I don't really know what the angle is here or why they felt the need to publish this now, so, you're free to speculate.

It does mention the lawsuits that Stability is currently facing over its use of training data:

Stability is also facing a pair of lawsuits which accuse it of violating copyright law to train its technology. It filed a motion to dismiss one from a class action of artists on grounds that the artists failed to identify any specific instances of infringement. In response to the other, from Getty Images, it said Delaware — where the suit was filed — lacked jurisdiction and has moved to change the location to Northern California or dismiss the case outright. Both motions are pending court review. Bishara declined to comment on both suits.

which will be important to watch going forward as they could have implications for other types of AI, including LLMs.

In other news, Forbes did this hit piece on Emad because of... reasons?

Paranoid conspiracy time: there's a large push in the ML world to limit the access that the public has to powerful models.

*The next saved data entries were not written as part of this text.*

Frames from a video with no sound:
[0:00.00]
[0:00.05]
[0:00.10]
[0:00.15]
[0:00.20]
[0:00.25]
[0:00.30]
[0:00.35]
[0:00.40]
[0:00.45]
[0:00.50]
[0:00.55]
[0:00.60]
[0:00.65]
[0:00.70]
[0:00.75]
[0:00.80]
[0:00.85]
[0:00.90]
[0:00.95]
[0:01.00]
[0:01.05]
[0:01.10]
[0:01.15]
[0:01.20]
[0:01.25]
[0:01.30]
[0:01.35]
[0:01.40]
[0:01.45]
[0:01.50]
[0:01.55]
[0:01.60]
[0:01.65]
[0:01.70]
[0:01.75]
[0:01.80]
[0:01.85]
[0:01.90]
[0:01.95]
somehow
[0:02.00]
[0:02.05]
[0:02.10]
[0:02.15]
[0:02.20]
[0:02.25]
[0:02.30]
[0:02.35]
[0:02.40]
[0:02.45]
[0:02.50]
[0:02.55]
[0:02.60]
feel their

Lots of this is couched in the language of "AI safety", but this term tends to be used less in the Yudkowskian "you've been transmogrified into a paperclip!" sense and more in the "it is unsafe if your model says anything that would make your modal San Franciscan feel icky" [1]. Because we don't want people using AI to output wrongthink or insufficiently-diverse generations [2], we must have strong gatekeepers preventing tous pollous from using these models to engage in harmful and/or toxic behavior. Naturally, the journalists at Forbes are cut from the same political cloth as our AI safety guardians. They too recognize the danger that AI-powered hate speech and hate images can pose.

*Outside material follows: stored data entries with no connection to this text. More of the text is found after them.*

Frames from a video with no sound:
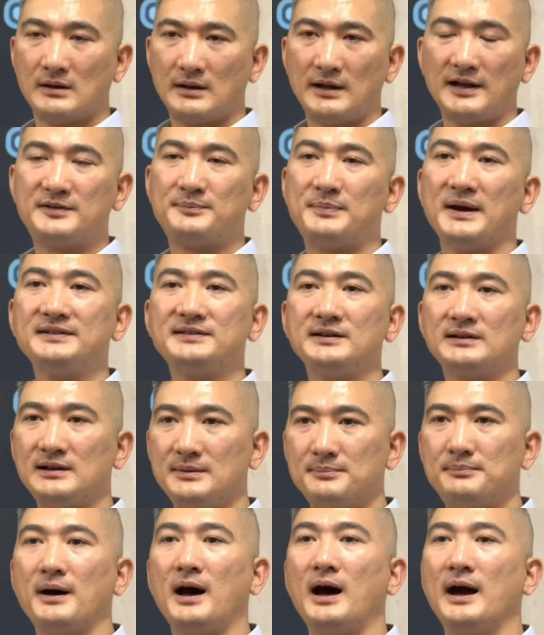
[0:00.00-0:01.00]
It's basically
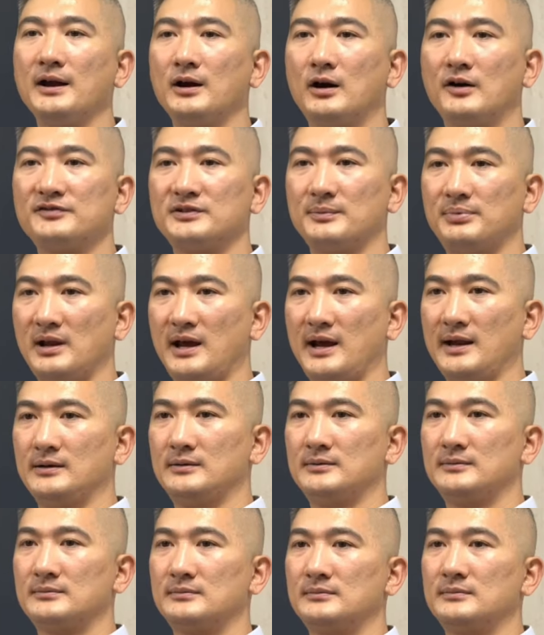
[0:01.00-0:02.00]
buying off the plan.
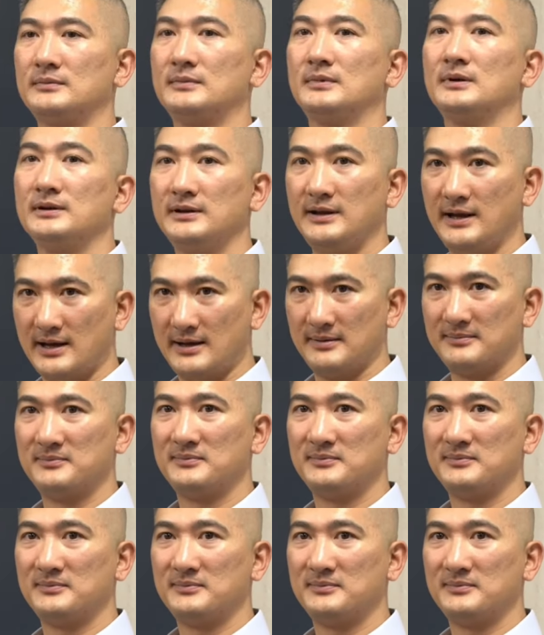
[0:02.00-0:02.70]
Yeah.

Enter Emad "Prometheus" Mostaque. He gives the plebs access to an image-generation model that enables them to spit out all the non-diverse, objectified pin-up bimbos that they want. This is the exact fear, finally come to pass! Therefore, is it any wonder the journalists would seek to discredit Mostaque? Failing to do so could mean that his next project, whatever it may be, succeeds, and allows an even greater torrent of unsafe content to be spewed onto the net. Given these beliefs, it's only rational to attack the man.

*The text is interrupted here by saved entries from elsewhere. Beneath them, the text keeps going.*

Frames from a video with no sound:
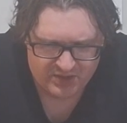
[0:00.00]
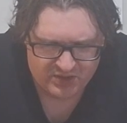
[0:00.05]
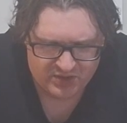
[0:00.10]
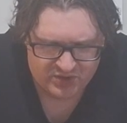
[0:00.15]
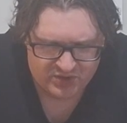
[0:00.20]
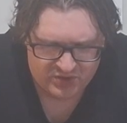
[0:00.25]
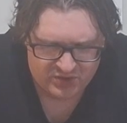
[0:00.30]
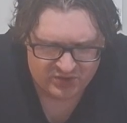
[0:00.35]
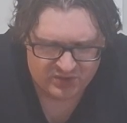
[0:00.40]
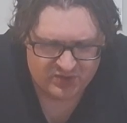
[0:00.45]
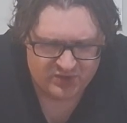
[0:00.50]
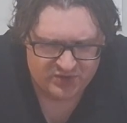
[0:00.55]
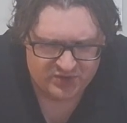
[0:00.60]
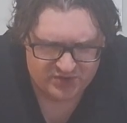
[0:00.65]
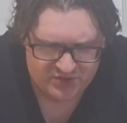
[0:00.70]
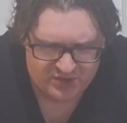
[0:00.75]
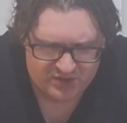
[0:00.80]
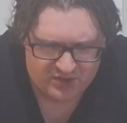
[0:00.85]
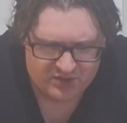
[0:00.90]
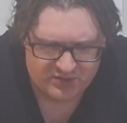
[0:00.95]
sugar,
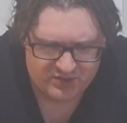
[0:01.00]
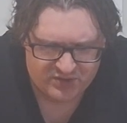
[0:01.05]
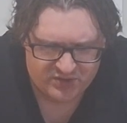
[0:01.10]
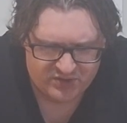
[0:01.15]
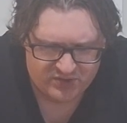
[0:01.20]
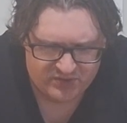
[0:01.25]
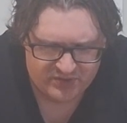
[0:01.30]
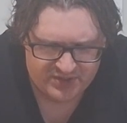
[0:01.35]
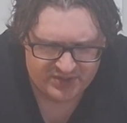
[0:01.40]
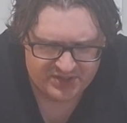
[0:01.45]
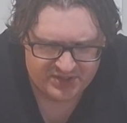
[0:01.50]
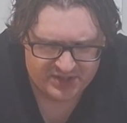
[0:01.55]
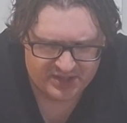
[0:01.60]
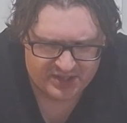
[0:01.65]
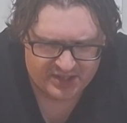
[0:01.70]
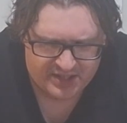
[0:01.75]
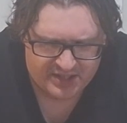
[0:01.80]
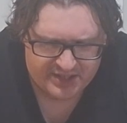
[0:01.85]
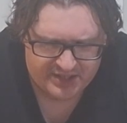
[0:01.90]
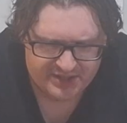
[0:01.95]
salt, soy
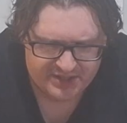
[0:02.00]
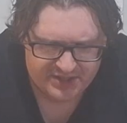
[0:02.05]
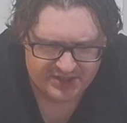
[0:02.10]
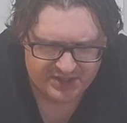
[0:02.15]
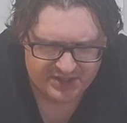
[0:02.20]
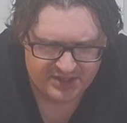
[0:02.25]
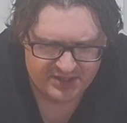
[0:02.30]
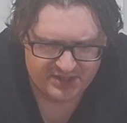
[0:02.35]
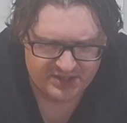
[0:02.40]
sauce.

[1] For an example of what "safety" means in practice, check out the old LaMDA paper from Google, in which the model fine-tuned for "safety" no longer says that it is understandable why people would be opposed to same-sex marriage; it instead vocally supports it. Anthropic's RLHF paper has its further-lobotomized model make a strong denunciation against plastic straws as well. These might not seem like a lot, but it's clear which side these models are playing for. Additionally, note that "safety" is used as an explicit rationale for not releasing models; OpenAI says as much in their GPT4 paper.

[2] Recall that DALL-E 2 was found to be modifying humans' prompts in order to add characters of specific races to the image outputs. The original post in that reddit thread was, of course, deleted, but I remember the evidence being pretty compelling (Gwern ended up weighing in at one point).